Data provided below:

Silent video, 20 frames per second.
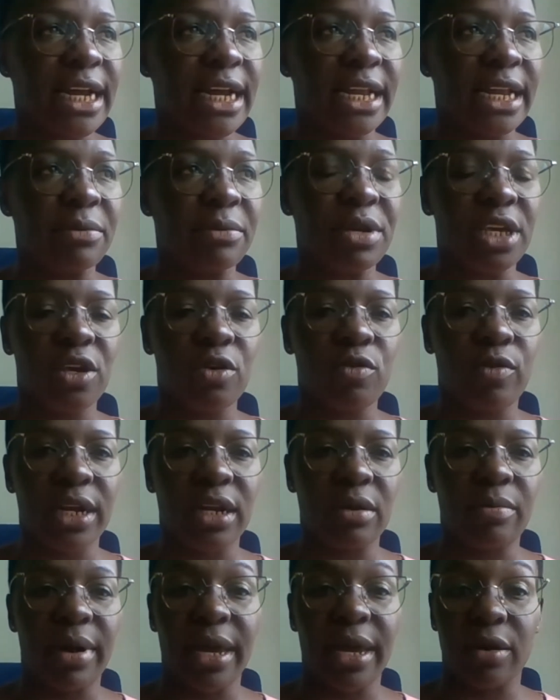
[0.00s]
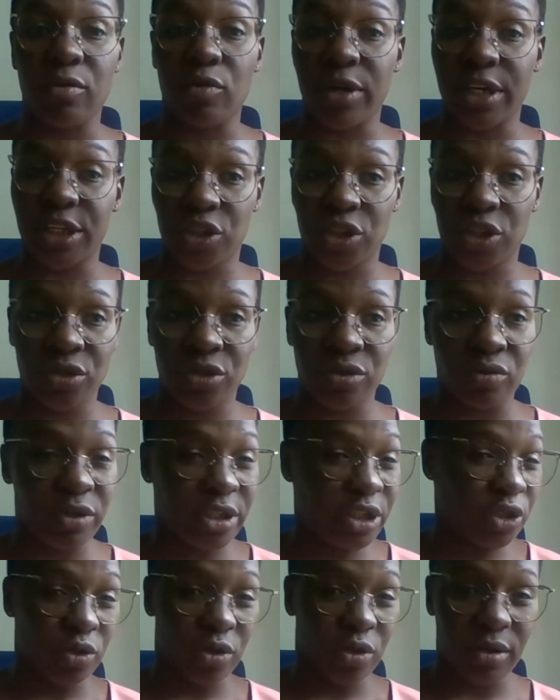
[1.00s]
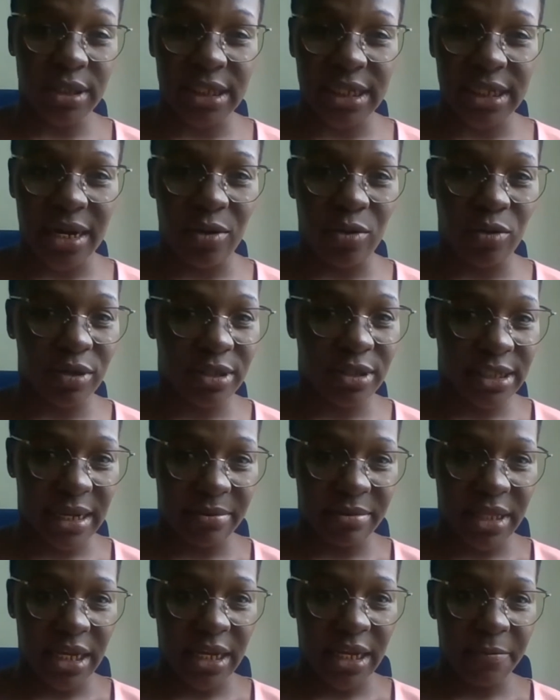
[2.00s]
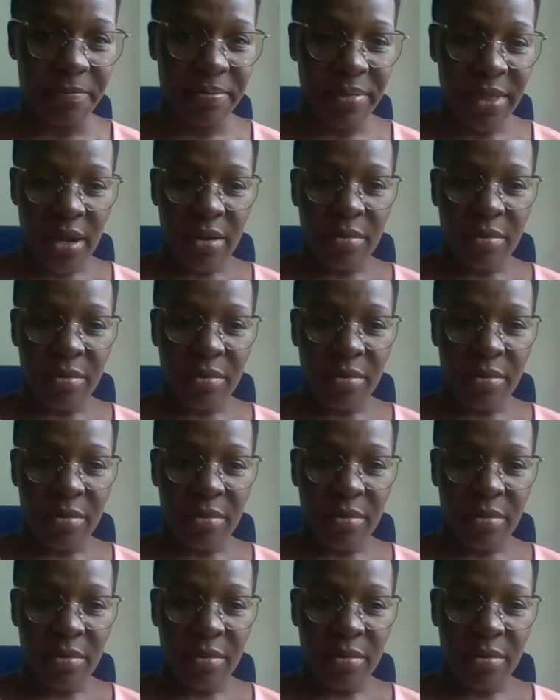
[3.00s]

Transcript: can be cured by witch doctor or something.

End of Data provided.

● **Assignment**: Please print every record exactly as written, without the pictures.

● **Answer box**:
Silent video, 20 frames per second.
[0.00s]
[1.00s]
[2.00s]
[3.00s]

Transcript: can be cured by witch doctor or something.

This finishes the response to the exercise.